As an example of the challenge at hand, Crichton spoke about environmentalism. Reassuring those in attendance that, like all rational people, he understood man has a responsibility for his environment, he cautioned them that too often civic leaders failed to make the right decisions and, even worse, refused to learn from their failures.
They had ceased to make their decisions based on evidence, Crichton argued. They were making decisions based on faith, a faith unrooted in the Western traditions of fairness and honesty.
For the Western world, said Crichton, “one of the most powerful religions” was environmentalism. He called it, in fact, “a perfect 21st century remapping of traditional Judeo-Christian beliefs and myths.”
Wolf describes the fight to determine the fate of the bodies of others a “spiritual battle.” As she now understands, the forces of evil are not constrained by truth or common decency.
As Wolf may understand, the COVID mania was a preview of coming attractions. Climate has now taken center stage, the latest battleground in a larger war that has been waged since the serpent first showed up in the garden.
In 1978, famed Soviet dissident Alexandr Solzhenitsyn tried to warn us of the battles ahead at his now notorious Harvard commencement address.
Knowing that many in the audience, faculty and students alike, played at socialism, Solzhenitsyn coldly stripped them of their illusions.
“Socialism of any type and shade leads to a total destruction of the human spirit and to a leveling of mankind into death,” he told them.
Solzhenitsyn spoke of socialism as the inevitable path men take when they see themselves as “the master of the world,” free of personal evil and confident that “all the defects of life are caused by misguided social systems, which must therefore be corrected.”
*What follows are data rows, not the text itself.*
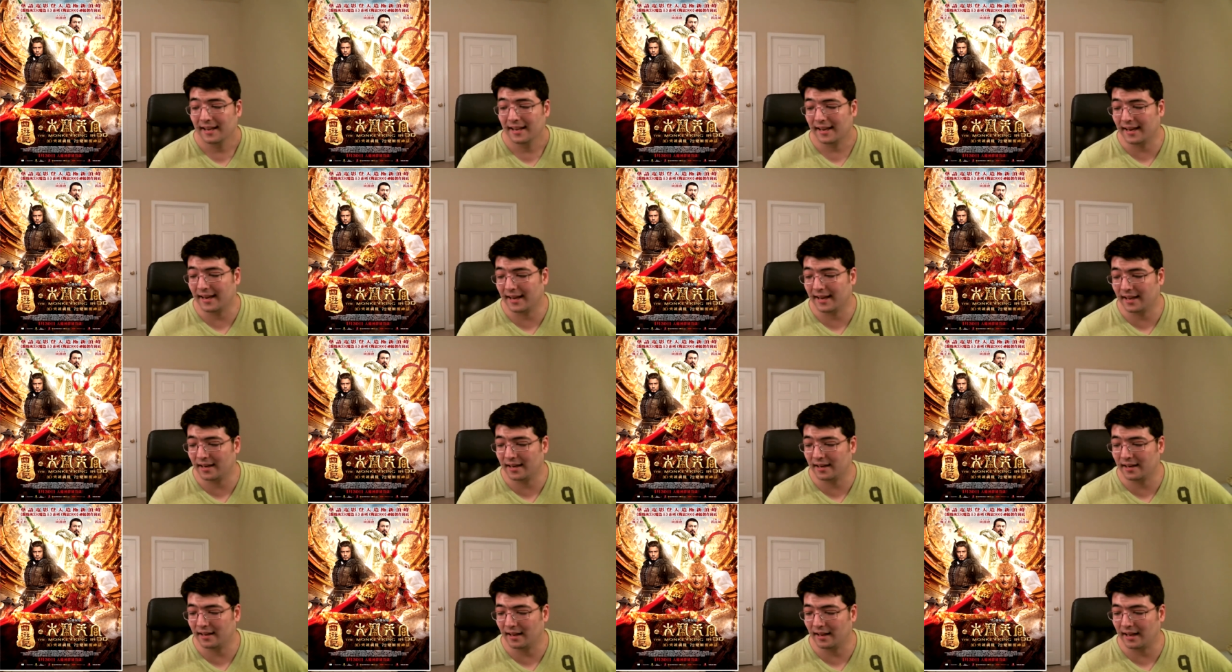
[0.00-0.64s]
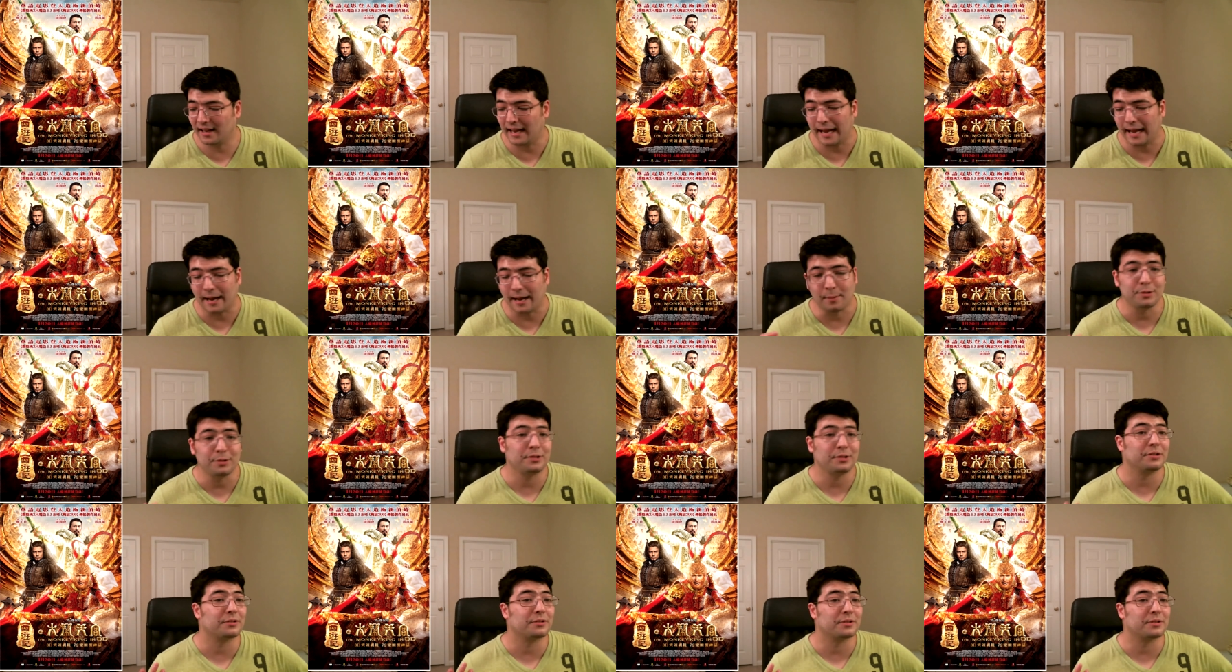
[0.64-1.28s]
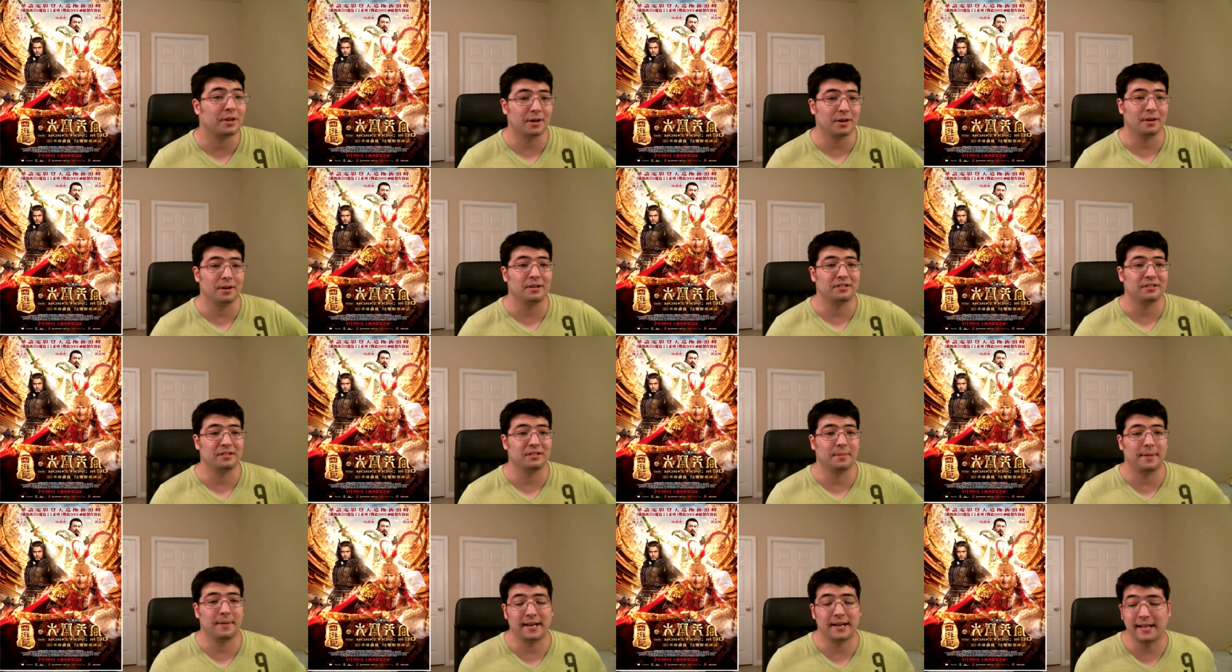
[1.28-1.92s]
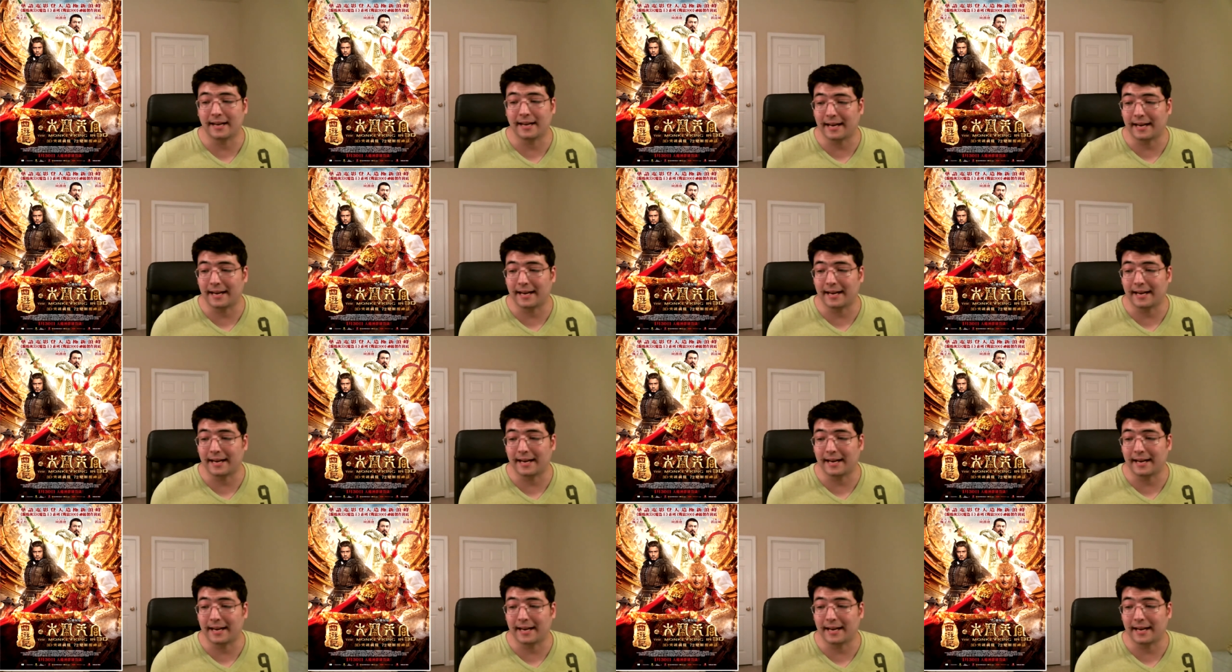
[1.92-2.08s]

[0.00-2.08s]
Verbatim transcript: And I was just curious about it.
All of this was disturbing enough, but Solzhenitsyn shocked his audience when he described how America’s ruling classes had gone wrong.
Thinking themselves “the center of all,” they had forgotten what the nation’s founding fathers well understood, namely that “man is God’s creature.”
“The forces of evil have begun their decisive offensive,” he railed. “You can feel their pressure, yet your screens and publications are full of prescribed smiles and raised glasses. What is the joy about?”
Good question. Wolf concludes her book urging her readers to stand up and fight, and the fight begins by seeing the enemy for what – and who – it is.